What to produce>
Return all the data exactly, keeping the pictures out.

Stored items:
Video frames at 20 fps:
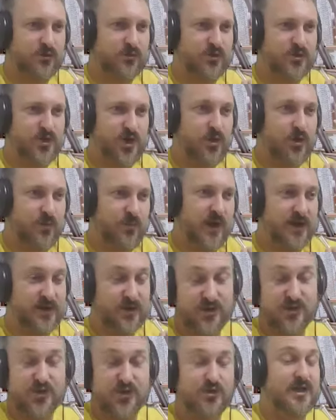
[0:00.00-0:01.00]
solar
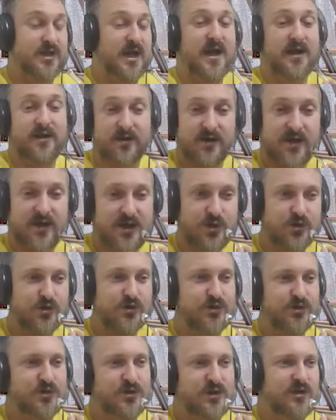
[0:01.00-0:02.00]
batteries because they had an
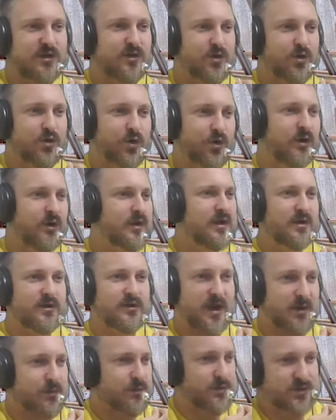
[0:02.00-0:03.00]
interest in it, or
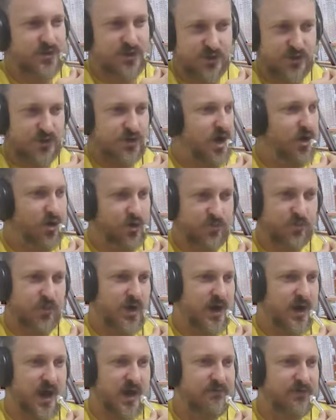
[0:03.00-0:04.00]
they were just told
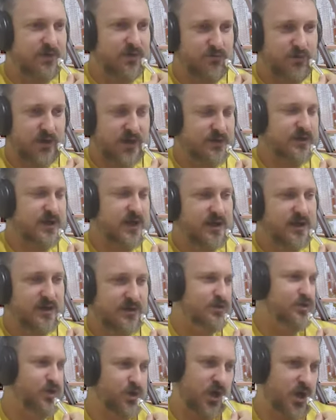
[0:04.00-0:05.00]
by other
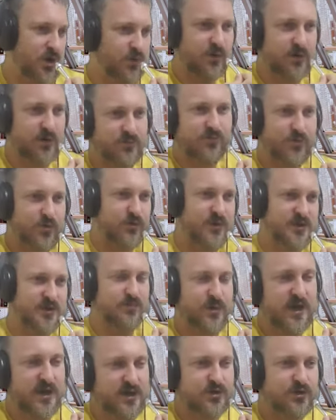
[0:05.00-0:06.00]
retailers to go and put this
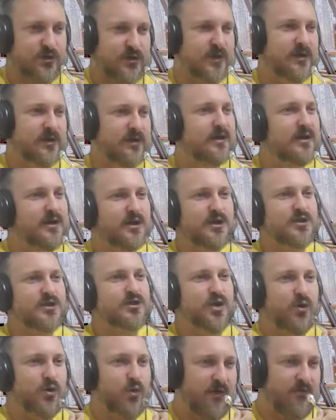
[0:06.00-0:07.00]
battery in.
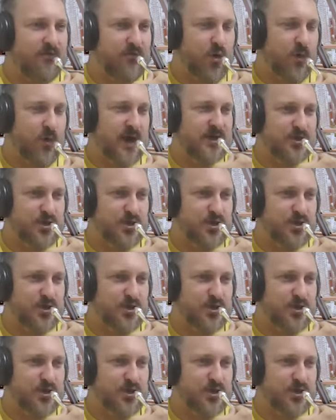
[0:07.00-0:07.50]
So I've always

Answer to the exercise>
Video frames at 20 fps:
[0:00.00-0:01.00]
solar
[0:01.00-0:02.00]
batteries because they had an
[0:02.00-0:03.00]
interest in it, or
[0:03.00-0:04.00]
they were just told
[0:04.00-0:05.00]
by other
[0:05.00-0:06.00]
retailers to go and put this
[0:06.00-0:07.00]
battery in.
[0:07.00-0:07.50]
So I've always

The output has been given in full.